Every Bit Counts in Asbestos Litigation: Surprising Ruling on Exposure Theory Might be Boon for Plaintiffs


In Davis v. Honeywell International Inc., plaintiff brought a wrongful death suit against a manufacturer of asbestos-containing brake lining after her father passed away from mesothelioma. In the recent appellate decision, the Court held that the trial court did not abuse its discretion in admitting expert testimony based on the “every exposure theory.” This appellate decision is troubling as it marks a departure from traditional theories of causation in asbestos litigation.

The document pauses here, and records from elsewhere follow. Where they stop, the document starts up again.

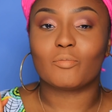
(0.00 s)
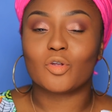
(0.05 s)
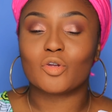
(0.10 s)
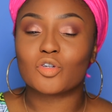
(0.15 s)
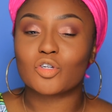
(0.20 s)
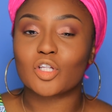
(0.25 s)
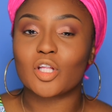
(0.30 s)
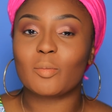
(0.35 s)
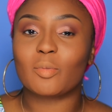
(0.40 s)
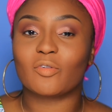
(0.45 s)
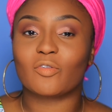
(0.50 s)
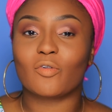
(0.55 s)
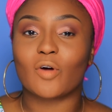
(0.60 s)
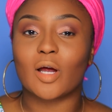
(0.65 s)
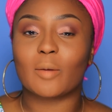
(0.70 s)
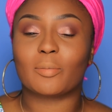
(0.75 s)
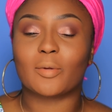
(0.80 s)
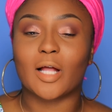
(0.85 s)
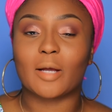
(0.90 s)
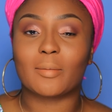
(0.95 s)
Usually before I
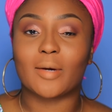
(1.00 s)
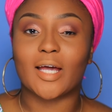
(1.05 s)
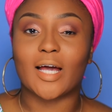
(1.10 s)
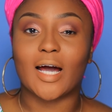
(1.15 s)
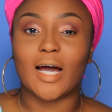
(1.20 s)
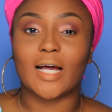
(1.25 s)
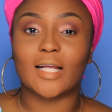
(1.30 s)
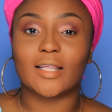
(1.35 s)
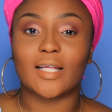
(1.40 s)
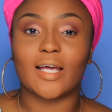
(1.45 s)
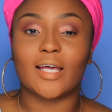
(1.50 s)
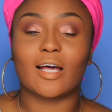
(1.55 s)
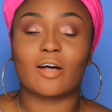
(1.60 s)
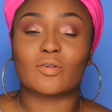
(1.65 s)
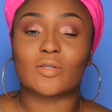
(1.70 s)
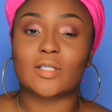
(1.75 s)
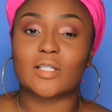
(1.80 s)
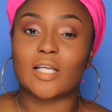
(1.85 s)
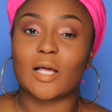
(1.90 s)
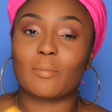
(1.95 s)
apply my highlight, I'll
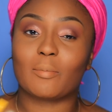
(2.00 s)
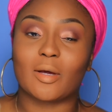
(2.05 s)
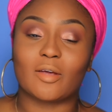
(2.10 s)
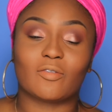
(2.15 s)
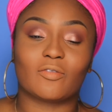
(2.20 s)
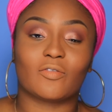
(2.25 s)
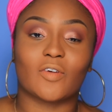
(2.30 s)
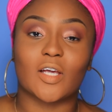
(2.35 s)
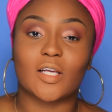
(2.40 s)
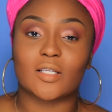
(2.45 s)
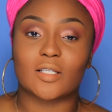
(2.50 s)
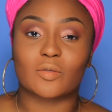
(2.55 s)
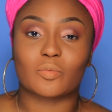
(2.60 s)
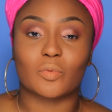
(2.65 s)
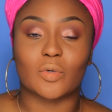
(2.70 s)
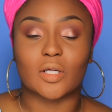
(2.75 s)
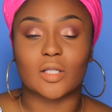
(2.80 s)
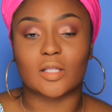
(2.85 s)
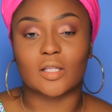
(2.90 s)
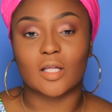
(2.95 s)
set my face
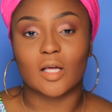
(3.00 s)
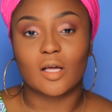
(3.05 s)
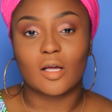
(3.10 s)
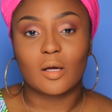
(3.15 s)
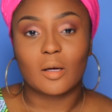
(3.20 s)
with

Asbestos plaintiffs use the “every exposure theory” to establish causation or to show a particular exposure had a causal relationship with the injury. According to the theory, “every exposure to asbestos contributes to the formation of mesothelioma regardless of different varieties of asbestos with varying potencies as long as the exposure was more than no exposure at all. This theory is particular distressing because it permits an expert to disregard relevant features of toxic exposure such as amount, duration, and intensity, in spite of the fact that mesothelioma is a dose/response disease. Instead, the expert need only rely on reports or conjecture to opine that any exposure equals causation.

Traditionally, in asbestos litigation, courts excluded causation opinions based on the “every exposure theory" for two primary reasons. First, the theory does not provide the reliable methodology to develop a causation opinion and is not based on accepted epidemiological studies. Second, the theory ignores the underlying facts of the case specifically with respect dosage, nature or amount of exposure, and the role of alternative potential exposure.

In Davis, Plaintiff presented expert testimony in support of her claim that her father’s exposure to asbestos in Bendix brake linings, while performing one to two brake jobs a day in the 1960s and 1970s, was a substantial factor in contributing to his risk of developing mesothelioma. On appeal, defendant, Honeywell International Inc. (“Honeywell”), argued Plaintiff’s expert testimony using the “every exposure theory” should have been excluded for lack of evidentiary and logical support. Honeywell also argued the theory is contrary to the California Supreme Court’s holding inRutherford v. Owens Illinois (1997) 16 Cal.4th 953, where the court held causation must be proven by demonstrating that exposure to the defendant’s product, in reasonable medical probability, was a substantial factor in contributing to risk of disease. However, the Davis court diminished Honeywell’s arguments and held that many asbestos plaintiffs prove causation by presenting medical expert testimony adopting the theory that even low doses of asbestos contribute to the development of mesothelioma.

The Davis court concluded “because in ruling on the admissibility of expert testimony the trial court ‘does not resolve scientific controversies’, it is for the jury to resolve the conflict between the every exposure theory and any competing expert opinions.” Therefore, the Davis court held the trial court did not abuse its discretion in allowing plaintiff’s medical expert to testify.

This signals a striking departure from previous court holdings that have rejected efforts to use the contentious theory to say that every asbestos exposure is a substantial factor in causing the disease. Moreover, the obligation of courts to be a gate keeper and to keep unsupported science out of the courtroom is in jeopardy when a seriously flawed and shaky theory such as the “every exposure theory” can make its way into trial by expert testimony.